JetBlue is stepping up and offering customers a refund for the extra taxes they paid for their airline ticket. Will other airlines also issue tax refunds?
How to get a tax refund from JetBlue
On July 22nd, the Federal Excise Tax expired. If you bought your ticket before July 22nd for travel after July 22, you may be entitled to a refund.
JetBlue detailed the refund process on its blog, BlueTales, and there’s a “Travel Alert” on the company’s main website. Both posts explain how to get a refund for the expired federal excise tax if you have a trip planned in the next seven days. The refund will be for the Federal Excise Tax and other federal taxes travellers paid when they bought their tickets.
JetBlue says to send an email to: [email protected] with your name and confirmation number for travel in the next seven days. In the subject line, include “Expired Tax Refund Request.”
Who qualifies for flight tax refund
JetBlue doesn’t guarantee a timeframe for the refund adding that it will process the request on a first come first serve basis and based on the guidance provided by the Feds.

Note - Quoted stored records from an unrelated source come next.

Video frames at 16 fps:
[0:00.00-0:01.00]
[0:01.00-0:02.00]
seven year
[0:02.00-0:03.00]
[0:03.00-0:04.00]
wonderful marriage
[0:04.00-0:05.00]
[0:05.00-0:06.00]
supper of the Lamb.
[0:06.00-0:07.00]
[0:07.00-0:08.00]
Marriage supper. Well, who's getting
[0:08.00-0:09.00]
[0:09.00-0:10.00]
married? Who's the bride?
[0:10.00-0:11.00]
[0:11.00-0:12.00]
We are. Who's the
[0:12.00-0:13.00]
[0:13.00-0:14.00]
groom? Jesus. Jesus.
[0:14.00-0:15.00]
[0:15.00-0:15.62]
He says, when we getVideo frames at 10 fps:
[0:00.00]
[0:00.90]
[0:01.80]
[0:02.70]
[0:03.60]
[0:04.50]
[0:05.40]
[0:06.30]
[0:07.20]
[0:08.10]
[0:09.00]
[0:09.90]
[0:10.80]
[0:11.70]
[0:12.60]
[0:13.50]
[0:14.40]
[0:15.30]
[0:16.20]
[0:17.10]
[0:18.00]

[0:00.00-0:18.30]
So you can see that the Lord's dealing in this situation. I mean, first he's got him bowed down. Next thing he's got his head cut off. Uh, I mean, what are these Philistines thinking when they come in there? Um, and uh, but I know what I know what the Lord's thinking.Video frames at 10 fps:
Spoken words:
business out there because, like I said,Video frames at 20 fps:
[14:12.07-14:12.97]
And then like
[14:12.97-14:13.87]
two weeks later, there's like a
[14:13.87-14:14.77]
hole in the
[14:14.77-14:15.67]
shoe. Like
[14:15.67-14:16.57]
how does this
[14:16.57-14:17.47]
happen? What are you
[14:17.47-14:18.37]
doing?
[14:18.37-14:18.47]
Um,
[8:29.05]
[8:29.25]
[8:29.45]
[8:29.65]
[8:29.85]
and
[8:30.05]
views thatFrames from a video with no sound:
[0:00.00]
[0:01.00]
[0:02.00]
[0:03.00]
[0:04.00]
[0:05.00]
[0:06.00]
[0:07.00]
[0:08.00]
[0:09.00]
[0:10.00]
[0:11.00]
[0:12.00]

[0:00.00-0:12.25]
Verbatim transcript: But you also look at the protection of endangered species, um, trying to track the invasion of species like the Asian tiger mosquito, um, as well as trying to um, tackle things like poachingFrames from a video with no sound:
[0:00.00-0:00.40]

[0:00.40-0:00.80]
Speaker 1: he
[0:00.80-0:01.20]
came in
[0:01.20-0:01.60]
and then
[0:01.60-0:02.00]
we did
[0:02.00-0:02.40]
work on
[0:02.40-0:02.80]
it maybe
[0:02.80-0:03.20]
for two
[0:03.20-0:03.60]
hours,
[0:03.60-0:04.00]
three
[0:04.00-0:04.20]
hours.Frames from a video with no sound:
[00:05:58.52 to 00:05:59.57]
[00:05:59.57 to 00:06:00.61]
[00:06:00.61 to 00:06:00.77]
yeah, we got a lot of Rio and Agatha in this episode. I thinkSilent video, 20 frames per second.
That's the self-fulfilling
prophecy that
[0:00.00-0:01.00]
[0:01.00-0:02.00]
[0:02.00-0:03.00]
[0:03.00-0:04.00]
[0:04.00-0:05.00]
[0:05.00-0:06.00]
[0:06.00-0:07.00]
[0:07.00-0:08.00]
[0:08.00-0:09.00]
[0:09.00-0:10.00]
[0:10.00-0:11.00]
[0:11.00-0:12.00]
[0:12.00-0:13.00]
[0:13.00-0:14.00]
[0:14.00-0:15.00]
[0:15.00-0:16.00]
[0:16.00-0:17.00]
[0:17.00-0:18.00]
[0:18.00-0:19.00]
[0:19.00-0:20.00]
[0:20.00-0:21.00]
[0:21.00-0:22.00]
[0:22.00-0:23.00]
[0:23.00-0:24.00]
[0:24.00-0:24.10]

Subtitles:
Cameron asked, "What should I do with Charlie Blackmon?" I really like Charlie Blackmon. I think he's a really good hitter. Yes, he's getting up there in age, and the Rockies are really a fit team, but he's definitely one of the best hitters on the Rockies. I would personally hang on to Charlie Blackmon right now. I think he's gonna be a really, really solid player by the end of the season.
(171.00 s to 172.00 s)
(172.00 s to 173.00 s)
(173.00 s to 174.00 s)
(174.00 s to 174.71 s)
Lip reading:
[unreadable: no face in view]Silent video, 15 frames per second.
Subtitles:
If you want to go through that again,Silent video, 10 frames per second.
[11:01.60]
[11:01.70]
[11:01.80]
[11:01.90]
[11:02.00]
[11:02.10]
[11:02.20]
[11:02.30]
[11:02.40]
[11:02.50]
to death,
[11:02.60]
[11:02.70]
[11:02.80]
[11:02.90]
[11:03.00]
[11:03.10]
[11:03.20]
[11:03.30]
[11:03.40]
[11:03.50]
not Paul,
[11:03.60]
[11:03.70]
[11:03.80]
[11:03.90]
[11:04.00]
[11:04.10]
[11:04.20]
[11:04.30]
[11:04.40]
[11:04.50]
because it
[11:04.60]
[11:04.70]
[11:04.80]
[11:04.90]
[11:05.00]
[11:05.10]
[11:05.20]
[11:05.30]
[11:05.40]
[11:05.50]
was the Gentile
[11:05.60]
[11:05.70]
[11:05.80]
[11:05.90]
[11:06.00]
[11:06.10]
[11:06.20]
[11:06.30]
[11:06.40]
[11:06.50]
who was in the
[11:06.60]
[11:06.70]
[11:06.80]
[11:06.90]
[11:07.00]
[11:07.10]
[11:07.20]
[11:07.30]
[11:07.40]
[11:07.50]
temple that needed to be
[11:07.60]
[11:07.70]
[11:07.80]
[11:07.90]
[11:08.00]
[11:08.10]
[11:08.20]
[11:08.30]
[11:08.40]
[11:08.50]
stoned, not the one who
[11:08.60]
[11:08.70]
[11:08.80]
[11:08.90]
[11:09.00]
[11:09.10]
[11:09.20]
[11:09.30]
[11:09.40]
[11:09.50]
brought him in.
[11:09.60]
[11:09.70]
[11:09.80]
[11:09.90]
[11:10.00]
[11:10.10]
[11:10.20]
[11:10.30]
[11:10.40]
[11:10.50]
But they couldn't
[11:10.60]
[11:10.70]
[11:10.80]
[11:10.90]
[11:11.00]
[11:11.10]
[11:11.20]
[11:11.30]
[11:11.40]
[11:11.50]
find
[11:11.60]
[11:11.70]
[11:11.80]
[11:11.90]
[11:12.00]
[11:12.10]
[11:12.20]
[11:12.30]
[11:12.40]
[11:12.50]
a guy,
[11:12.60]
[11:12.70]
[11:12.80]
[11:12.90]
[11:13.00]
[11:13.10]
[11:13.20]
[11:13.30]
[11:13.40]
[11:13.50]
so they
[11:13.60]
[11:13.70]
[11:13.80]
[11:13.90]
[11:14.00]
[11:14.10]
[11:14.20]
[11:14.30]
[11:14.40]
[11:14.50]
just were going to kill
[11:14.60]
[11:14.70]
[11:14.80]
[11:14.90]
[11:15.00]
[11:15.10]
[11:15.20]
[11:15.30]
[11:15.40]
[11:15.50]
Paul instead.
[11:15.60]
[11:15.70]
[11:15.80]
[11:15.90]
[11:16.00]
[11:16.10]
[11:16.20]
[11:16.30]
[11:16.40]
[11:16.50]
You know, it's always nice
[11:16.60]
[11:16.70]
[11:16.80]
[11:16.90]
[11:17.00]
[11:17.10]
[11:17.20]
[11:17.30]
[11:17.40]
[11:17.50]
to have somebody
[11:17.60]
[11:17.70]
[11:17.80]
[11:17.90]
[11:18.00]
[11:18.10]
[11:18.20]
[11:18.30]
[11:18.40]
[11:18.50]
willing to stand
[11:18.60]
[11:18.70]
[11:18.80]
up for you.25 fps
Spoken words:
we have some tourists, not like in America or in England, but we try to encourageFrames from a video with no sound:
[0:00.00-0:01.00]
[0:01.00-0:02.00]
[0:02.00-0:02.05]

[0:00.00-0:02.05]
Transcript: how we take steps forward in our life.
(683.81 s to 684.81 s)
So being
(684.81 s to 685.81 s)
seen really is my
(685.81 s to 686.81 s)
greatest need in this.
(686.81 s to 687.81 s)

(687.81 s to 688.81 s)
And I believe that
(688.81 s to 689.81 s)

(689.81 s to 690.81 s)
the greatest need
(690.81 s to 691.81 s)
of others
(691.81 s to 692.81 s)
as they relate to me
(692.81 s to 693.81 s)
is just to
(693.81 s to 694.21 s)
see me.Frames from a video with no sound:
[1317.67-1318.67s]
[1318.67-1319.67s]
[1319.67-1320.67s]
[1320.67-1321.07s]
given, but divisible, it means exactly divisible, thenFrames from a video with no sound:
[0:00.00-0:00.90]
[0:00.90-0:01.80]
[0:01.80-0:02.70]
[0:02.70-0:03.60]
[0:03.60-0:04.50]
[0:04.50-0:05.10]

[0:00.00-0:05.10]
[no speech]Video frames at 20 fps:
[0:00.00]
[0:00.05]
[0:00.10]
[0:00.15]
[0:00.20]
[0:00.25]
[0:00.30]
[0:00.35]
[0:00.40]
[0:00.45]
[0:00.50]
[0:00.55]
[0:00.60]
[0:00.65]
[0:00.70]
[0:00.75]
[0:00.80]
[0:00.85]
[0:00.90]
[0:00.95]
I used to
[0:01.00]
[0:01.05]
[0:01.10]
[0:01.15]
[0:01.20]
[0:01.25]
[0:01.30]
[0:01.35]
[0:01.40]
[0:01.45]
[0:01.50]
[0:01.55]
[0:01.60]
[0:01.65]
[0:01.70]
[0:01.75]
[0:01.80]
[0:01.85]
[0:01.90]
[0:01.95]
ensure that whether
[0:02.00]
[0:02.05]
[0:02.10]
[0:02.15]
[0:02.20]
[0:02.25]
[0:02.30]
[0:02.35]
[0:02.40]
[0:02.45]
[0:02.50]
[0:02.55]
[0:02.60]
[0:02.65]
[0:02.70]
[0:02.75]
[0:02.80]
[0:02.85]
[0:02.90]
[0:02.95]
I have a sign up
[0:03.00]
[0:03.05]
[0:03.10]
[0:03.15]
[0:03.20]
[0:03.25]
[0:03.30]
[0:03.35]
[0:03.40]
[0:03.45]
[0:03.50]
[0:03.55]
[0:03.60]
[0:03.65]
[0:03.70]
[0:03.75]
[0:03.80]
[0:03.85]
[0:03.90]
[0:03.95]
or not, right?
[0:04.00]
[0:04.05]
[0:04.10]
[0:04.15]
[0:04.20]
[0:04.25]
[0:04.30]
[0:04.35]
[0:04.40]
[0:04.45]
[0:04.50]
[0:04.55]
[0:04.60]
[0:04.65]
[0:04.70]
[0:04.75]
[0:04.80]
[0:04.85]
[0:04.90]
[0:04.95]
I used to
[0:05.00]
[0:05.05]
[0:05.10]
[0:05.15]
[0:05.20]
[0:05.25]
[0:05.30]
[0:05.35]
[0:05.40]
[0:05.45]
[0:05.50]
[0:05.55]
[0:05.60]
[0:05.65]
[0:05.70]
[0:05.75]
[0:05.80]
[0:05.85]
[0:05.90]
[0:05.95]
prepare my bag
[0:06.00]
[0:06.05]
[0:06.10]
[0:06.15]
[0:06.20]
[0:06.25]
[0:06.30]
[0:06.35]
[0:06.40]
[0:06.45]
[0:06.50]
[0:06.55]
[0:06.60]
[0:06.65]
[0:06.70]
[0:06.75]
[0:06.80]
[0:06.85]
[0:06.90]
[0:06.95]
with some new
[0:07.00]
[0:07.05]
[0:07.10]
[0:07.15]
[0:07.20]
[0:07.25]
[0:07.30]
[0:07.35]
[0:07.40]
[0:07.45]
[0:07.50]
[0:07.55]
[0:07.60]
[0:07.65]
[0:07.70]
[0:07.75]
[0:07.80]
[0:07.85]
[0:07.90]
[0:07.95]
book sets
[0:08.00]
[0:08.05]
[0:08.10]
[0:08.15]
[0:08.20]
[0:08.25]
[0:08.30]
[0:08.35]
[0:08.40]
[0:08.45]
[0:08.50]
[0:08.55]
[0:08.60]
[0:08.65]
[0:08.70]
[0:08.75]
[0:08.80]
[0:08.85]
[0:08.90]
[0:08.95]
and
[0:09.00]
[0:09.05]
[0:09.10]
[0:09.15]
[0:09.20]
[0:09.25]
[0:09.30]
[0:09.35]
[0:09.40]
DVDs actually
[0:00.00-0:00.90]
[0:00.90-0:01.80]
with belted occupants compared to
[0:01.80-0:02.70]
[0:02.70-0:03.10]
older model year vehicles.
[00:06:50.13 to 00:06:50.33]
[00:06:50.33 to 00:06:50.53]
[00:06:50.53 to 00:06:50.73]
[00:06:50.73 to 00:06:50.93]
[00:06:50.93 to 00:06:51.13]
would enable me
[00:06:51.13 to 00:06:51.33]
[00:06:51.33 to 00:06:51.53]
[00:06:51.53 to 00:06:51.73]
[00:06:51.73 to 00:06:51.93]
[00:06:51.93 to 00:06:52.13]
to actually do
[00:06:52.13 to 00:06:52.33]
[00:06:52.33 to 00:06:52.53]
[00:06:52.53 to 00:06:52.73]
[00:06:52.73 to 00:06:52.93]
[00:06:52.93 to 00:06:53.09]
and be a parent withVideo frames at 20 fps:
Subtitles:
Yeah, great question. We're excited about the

Of course those of you travelling outside the seven day timeframe are asking what about me? JetBlue says you need to wait. Jet Blue will update you when it has an answer.
American Airlines tax refund
American Airlines also has an alert on their main page, but AA is telling consumers to contact the IRS regarding a potential refund for tickets bought before July 22nd for travel after the 22nd.
While AA is sending consumers to the Internal Revenue Service, the tax agency says it doesn’t have a refund policy at this time.
The following statement was issued by the IRS, “The laws authorizing the airline ticket tax and other aviation-related taxes expired at midnight on Friday, July 22. The IRS continues to monitor pending legislation related to this issue. The IRS will continue to work with the airline industry to address issues relating to the collection and payment of the taxes involved. Taxpayers do not need to take any action at this time. The IRS will provide further guidance on this issue in the near future.”
What you should travelers do?
Right now, it’s wait and see for most consumers.
American Airlines does point out that travelers who already began their travel before July 22nd, but still had a leg scheduled after the 22nd are not eligible for a refund. That’s really the only detail in the AA post.
It would be nice to see every airline offer consumers a refund, although refunds are not something consumers are used to with the airline industry. The airlines almost never issue refunds. Usually it’s the consumer paying lots of extra money in fees to the airline if they want to change their ticket. My message for airlines: renew our faith in air travel and issue refunds. Do the right thing.